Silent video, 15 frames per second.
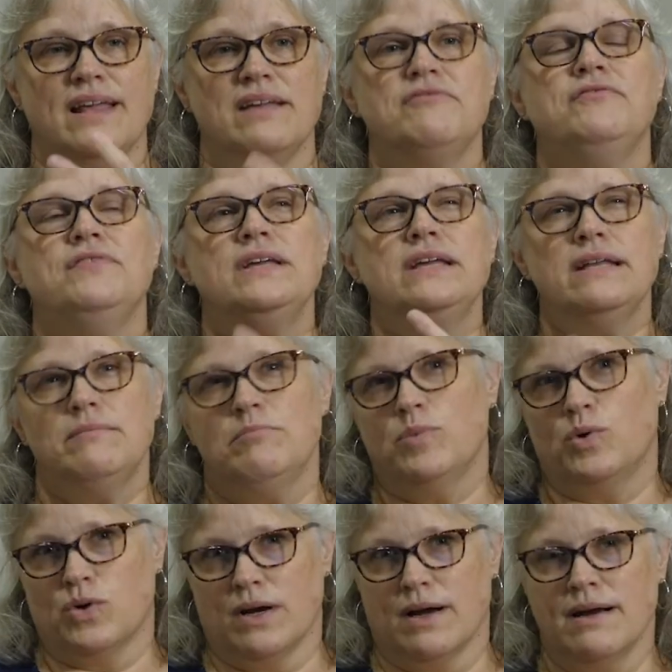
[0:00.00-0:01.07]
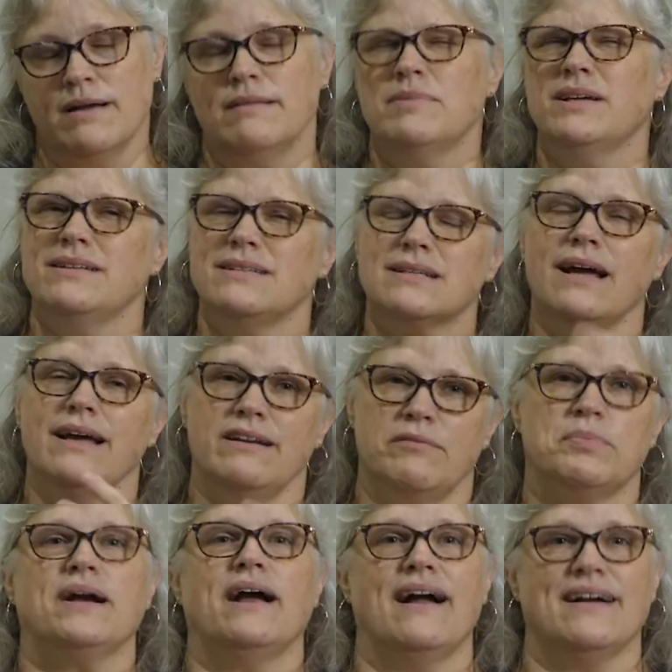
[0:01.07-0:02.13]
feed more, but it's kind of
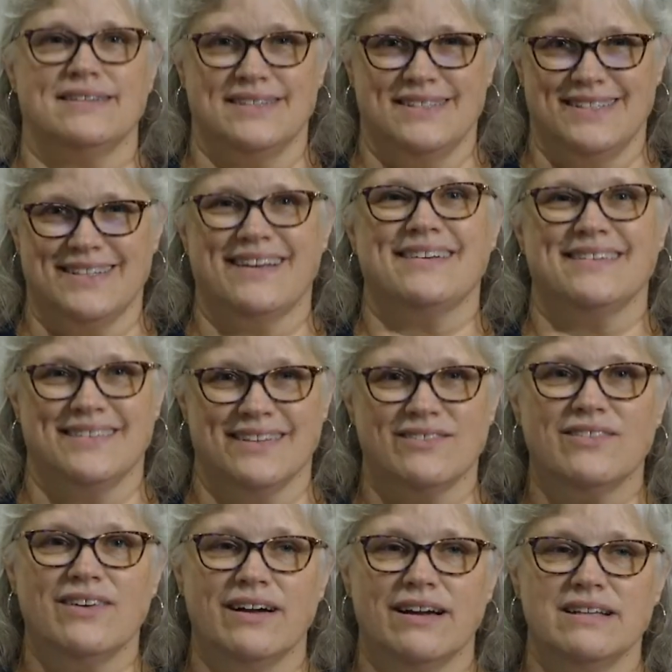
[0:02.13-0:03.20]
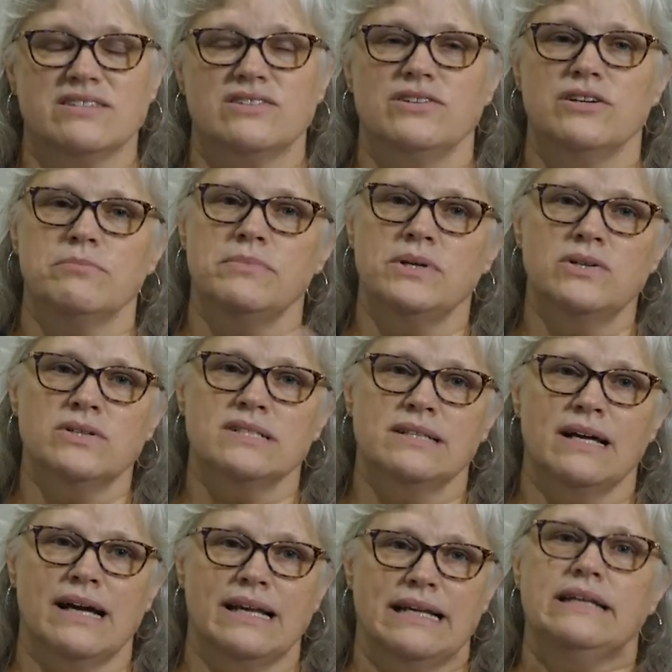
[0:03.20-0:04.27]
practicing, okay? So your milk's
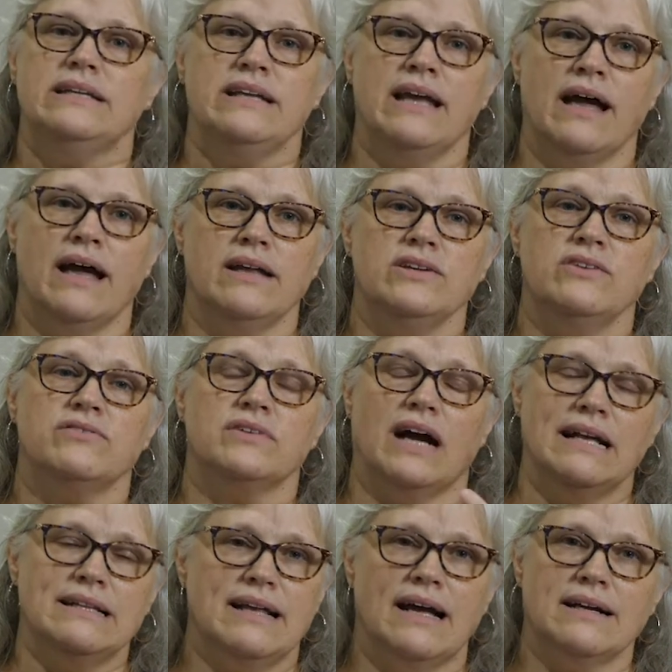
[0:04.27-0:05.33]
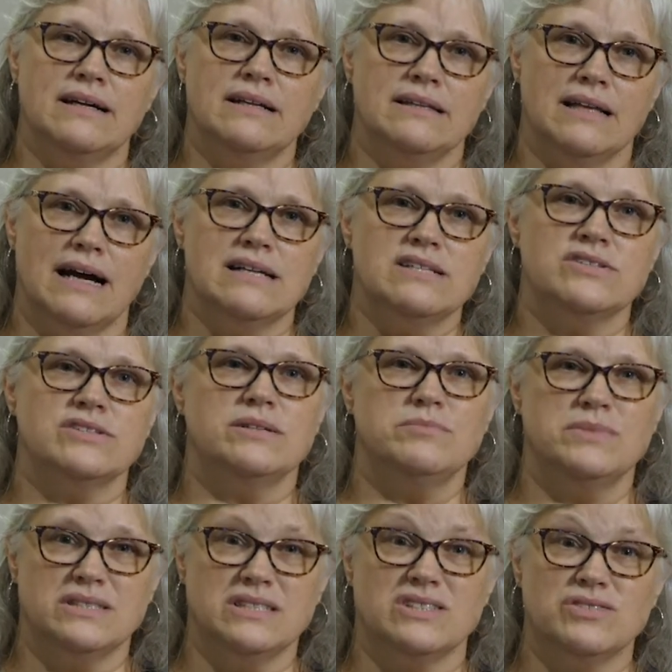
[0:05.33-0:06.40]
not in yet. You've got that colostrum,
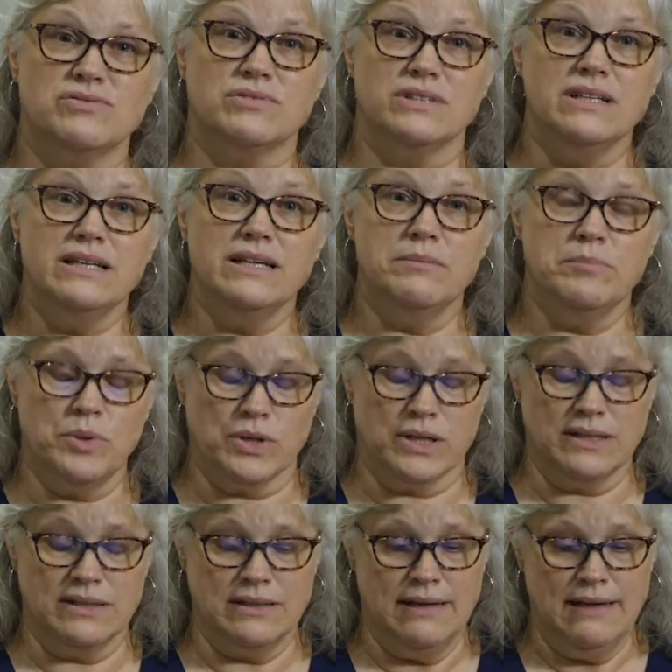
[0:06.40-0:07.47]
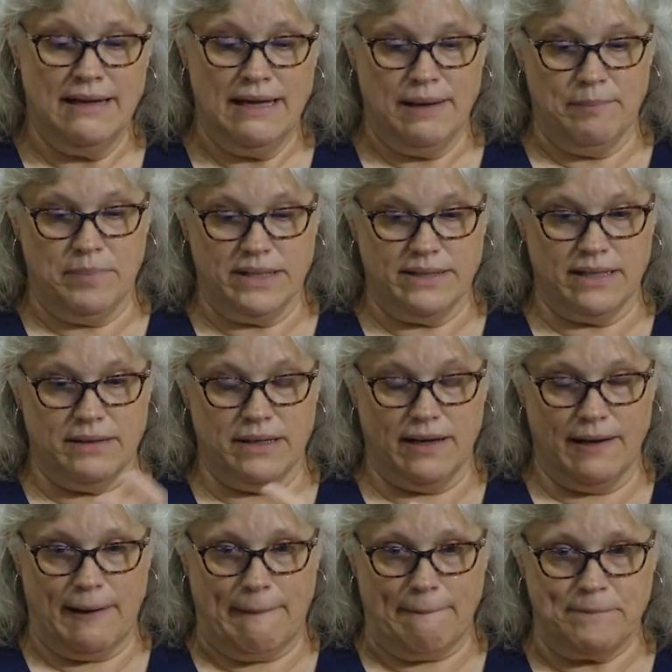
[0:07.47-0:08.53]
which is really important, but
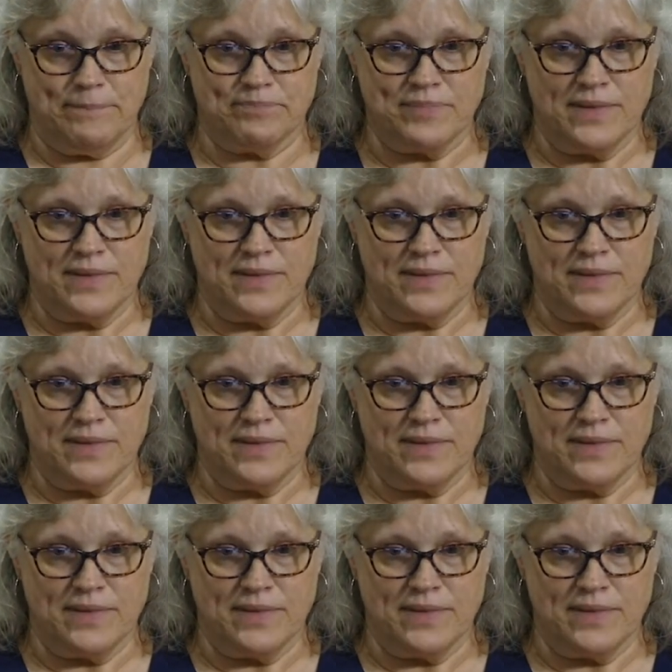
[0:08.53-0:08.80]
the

...

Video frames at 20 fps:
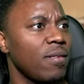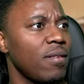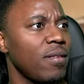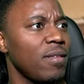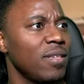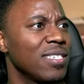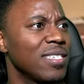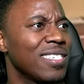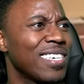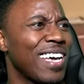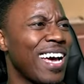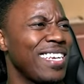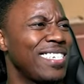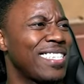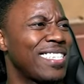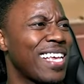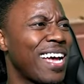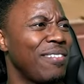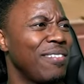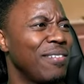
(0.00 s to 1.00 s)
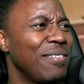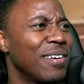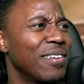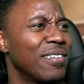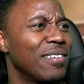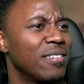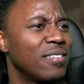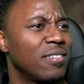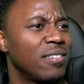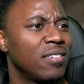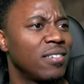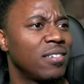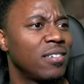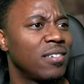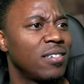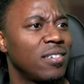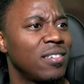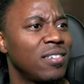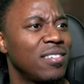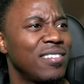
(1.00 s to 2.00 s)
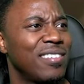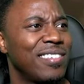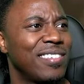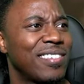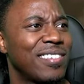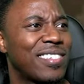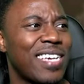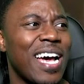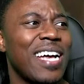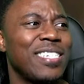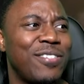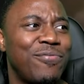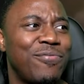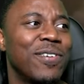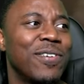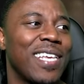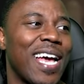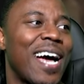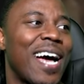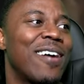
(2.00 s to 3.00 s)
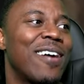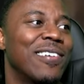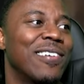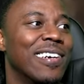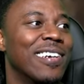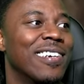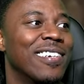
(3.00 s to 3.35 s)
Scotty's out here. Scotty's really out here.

» **Required work**
Which lines above contain the word "frames"? Copy all of them.

» **Result of this task**
Silent video, 15 frames per second.
Video frames at 20 fps:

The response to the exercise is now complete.